同じ高校にいきたい。でも私の成績が伸びたから、もう一つ上に行くべきだともわかっている。
「じゃあ、いただきます」
「召し上がれ。お店のだけど」
しょっぱい寂しさを飲み込むと、ねっとりしたチーズの香りがほんのり甘い牛乳と溶けていく。おいしい、牛乳すごい、とピョンピョンしていると
「紅茶とか、大人ぶってちゃダメってことよ」
ニヤリとされて、急に頭の芯がひんやり冷静になった。蘇るのは、あのやけに良い志望校判定。
「私たちは、いつまでも牛乳を選んでられないんだよ」
どーいうことだよ、と呆れたように笑う彼を泣きそうに見つめた私は、ざらりと渋い紅茶の香りを思い出した。
愛言葉 (10.27)
俺は今、人生で最も幸せにして最高に焦っていた。
「新婦さんのことをよく知ってる貴方なら答えられるそうですよ!」
『彼女と俺の思い出の場所』
どうもそれを言うと扉があき、お色直しした新婦が出てくる設定らしい。サプライズが好きな彼女らしい演出だ。だが新郎が答えられない可能性を是非とも考慮して欲しかった。切実に。
「そんなんで新婚生活大丈夫かー?」
「ありすぎて困ってんだよ!」
真っ白な頭で叫ぶ。落ち着けよ、と笑う友人の声に彼女の声が重なる。
——落ち着いて拾うだけよ。カギはそこらじゅうに落ちてるんだから。
リアル脱出ゲームに連れられ、ミステリファンの彼女がほぼすべて解決したあの時。格好つかなかった俺にそうやってニヒルな笑みを浮かべたのだ。
考えろ。今日のアイツを思い出すんだ。
初めは挨拶…目立ちたがり屋の彼女はマイクも使わず情趣たっぷりに演説。そういえば食事のとき、縁起でもなく「銃で撃たれる夢を見た」と言っていた。この後着るドレスも急に山吹色に変更していた。
……そうか。
俺はあの時の彼女のようにニヒルな、いや、ドヤ顔で声を張り上げた。
「俺らが初めて喋った時。
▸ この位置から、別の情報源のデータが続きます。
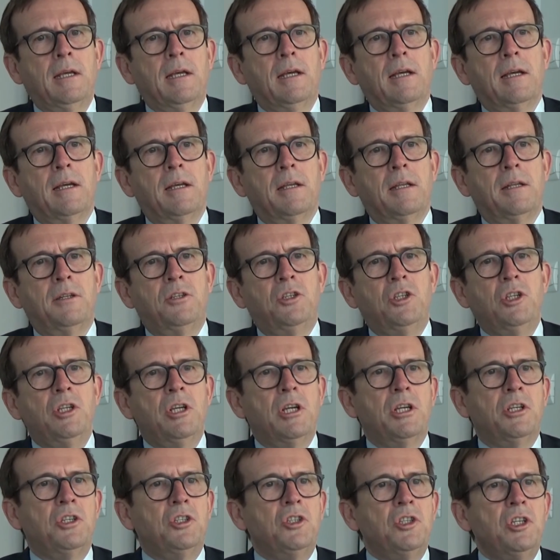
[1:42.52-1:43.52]

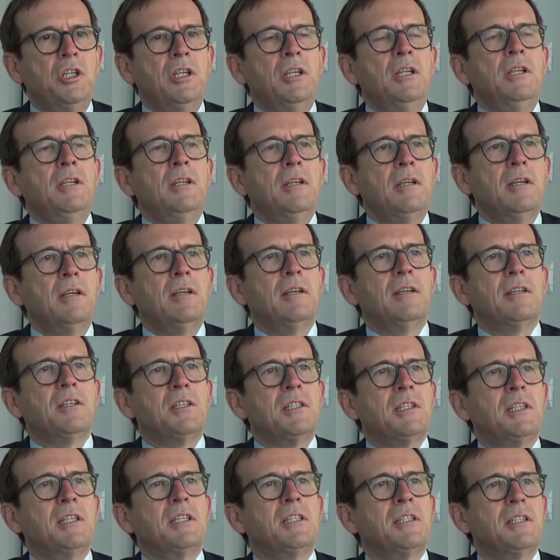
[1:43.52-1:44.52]
GHG
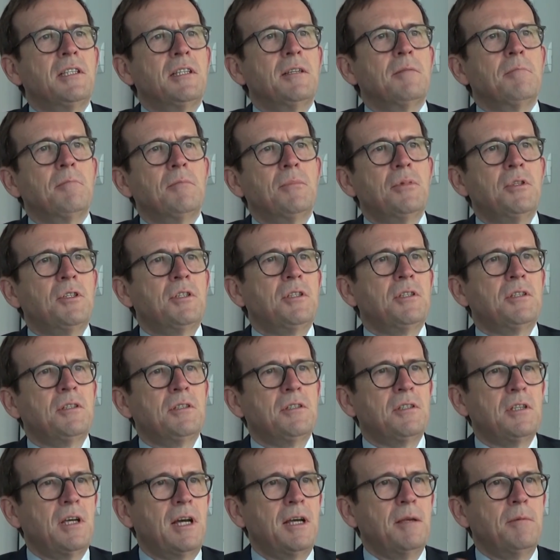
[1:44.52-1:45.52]
systems
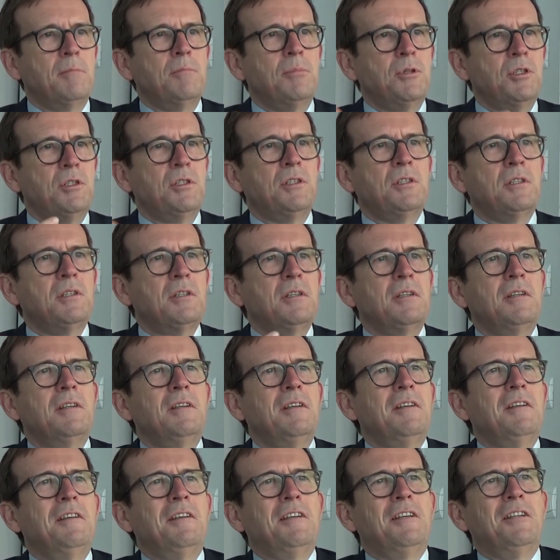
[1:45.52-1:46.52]
times
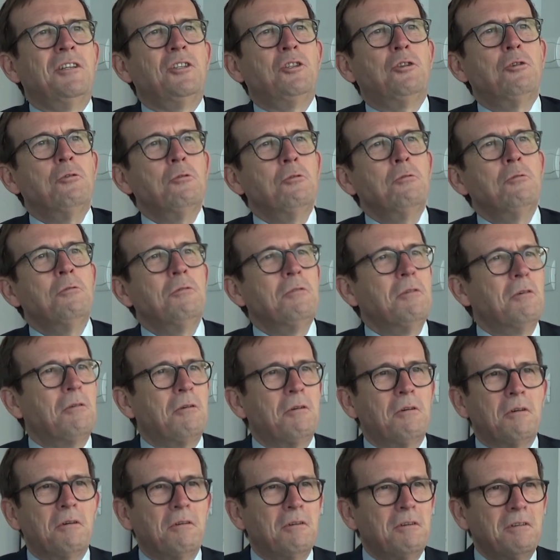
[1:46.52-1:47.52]
two
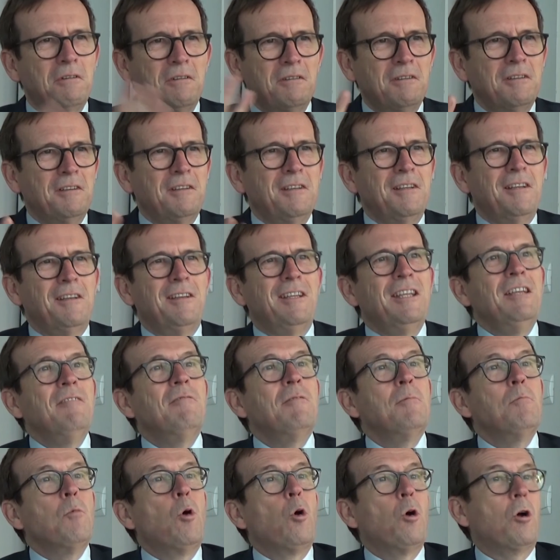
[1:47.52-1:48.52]
or
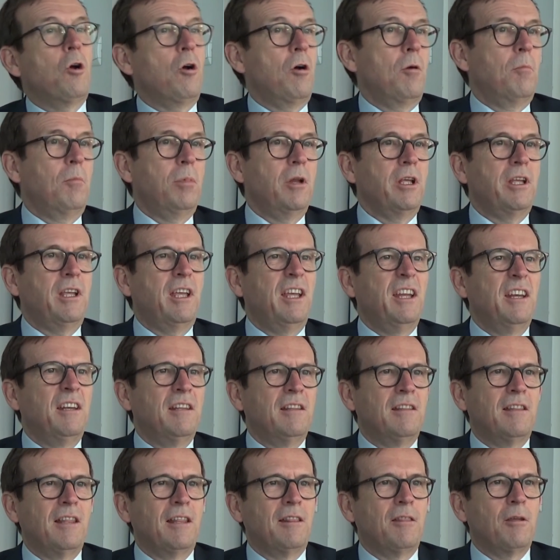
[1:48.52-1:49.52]
even more
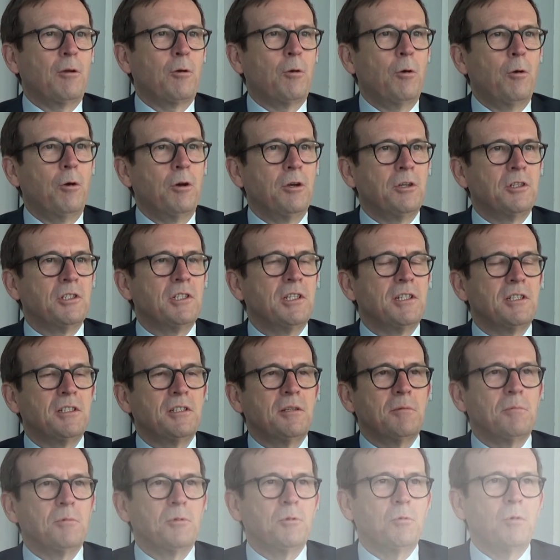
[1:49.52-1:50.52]
complicated than the current
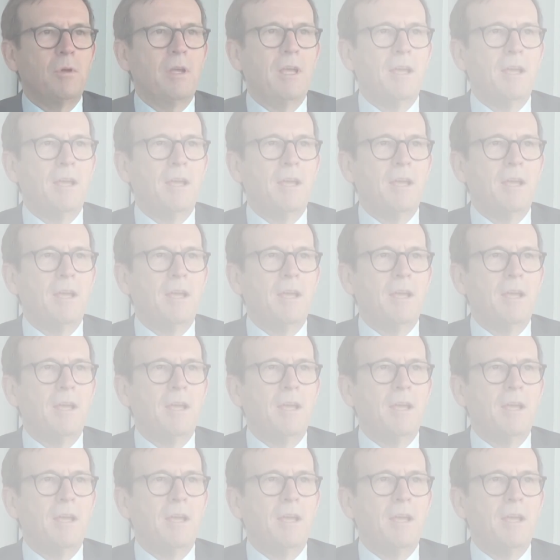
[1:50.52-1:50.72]
systems we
学祭のごんぎつねの舞台だ!」
「正解!!」
ガバリと後ろから飛びつかれた俺は、驚きと安堵で笑いが止まらなかった。
友達 (10.26)
モブAとの距離約5センチ。
吹きこぼれるイライラのままにLINEを開く。
『最近ちょっとAと距離近すぎじゃない?』
送ってから数秒、すんと鼻の奥から背筋が冷たくなる。言いすぎた。慌てて送信削除を試みて、既読の2文字に固まった。
『別にいいじゃん、好きなんだもん』
それが良くないのに。
きゅうと縮まる心を抱えて、続いて送られた言葉に唇を噛み締める。
『応援してよ。友達でしょ?』
ちがう。貴女はそうでも、私は。
その時は訪れる。
『Aくんと付き合うことになった‼︎』
飛び跳ねるスタンプを睨んで滲んだ視界を恨む。おめでとう、と返してから数刻。血の気のない指先を必死に動して送信する。
『私たち、友達だよね?』
私は女だから。決定的な言葉で、この気持ちをはぎ取ってもらえるように。
『違うよ』
息が止まる。
いやだ、あいたい、すてないで。
吐きそうなほど突き上げる感情に声にならない悲鳴をあげる。
『親友でしょ?』
そう、彼女がはにかんだのが見えて。堪えきれず嗚咽した私はスマホを捨てた。